[Dataset entries]
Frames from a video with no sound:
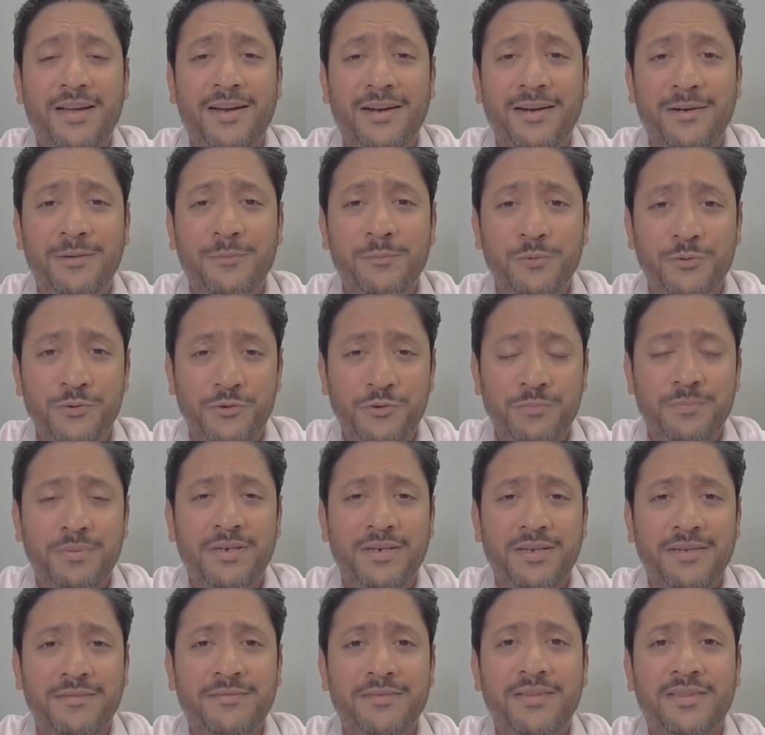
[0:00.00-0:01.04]
And would you
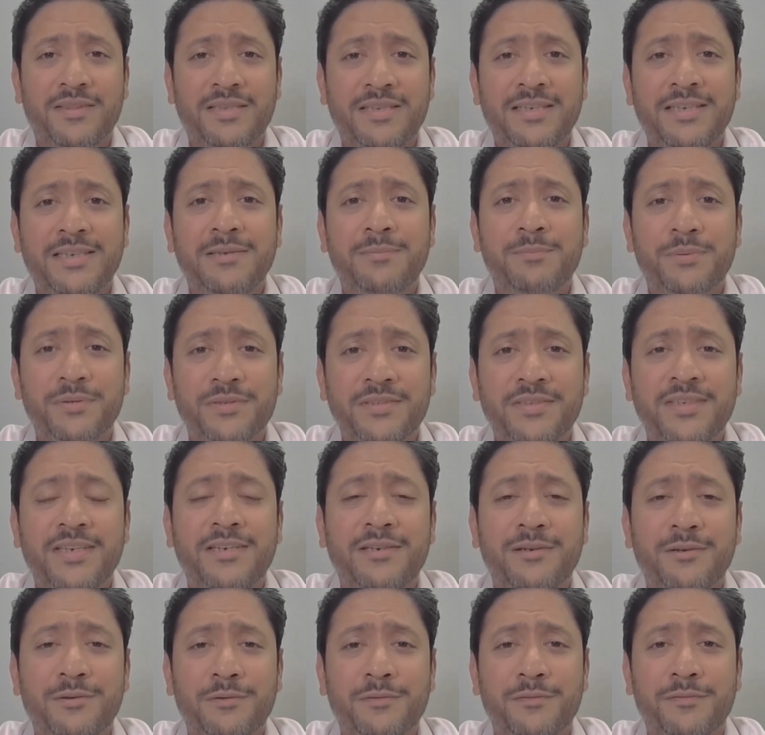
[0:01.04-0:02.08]
believe it,
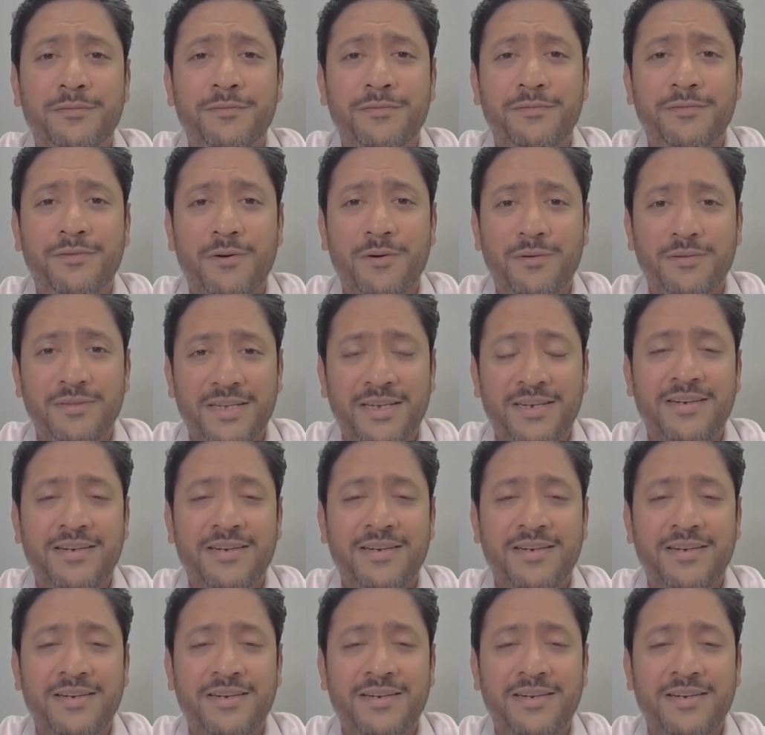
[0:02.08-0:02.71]
30% of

WORK INSTRUCTIONS: Your answer must be an exact copy of the records, with every picture left out.

OUTPUT OF THE TASK:
Frames from a video with no sound:
[0:00.00-0:01.04]
And would you
[0:01.04-0:02.08]
believe it,
[0:02.08-0:02.71]
30% of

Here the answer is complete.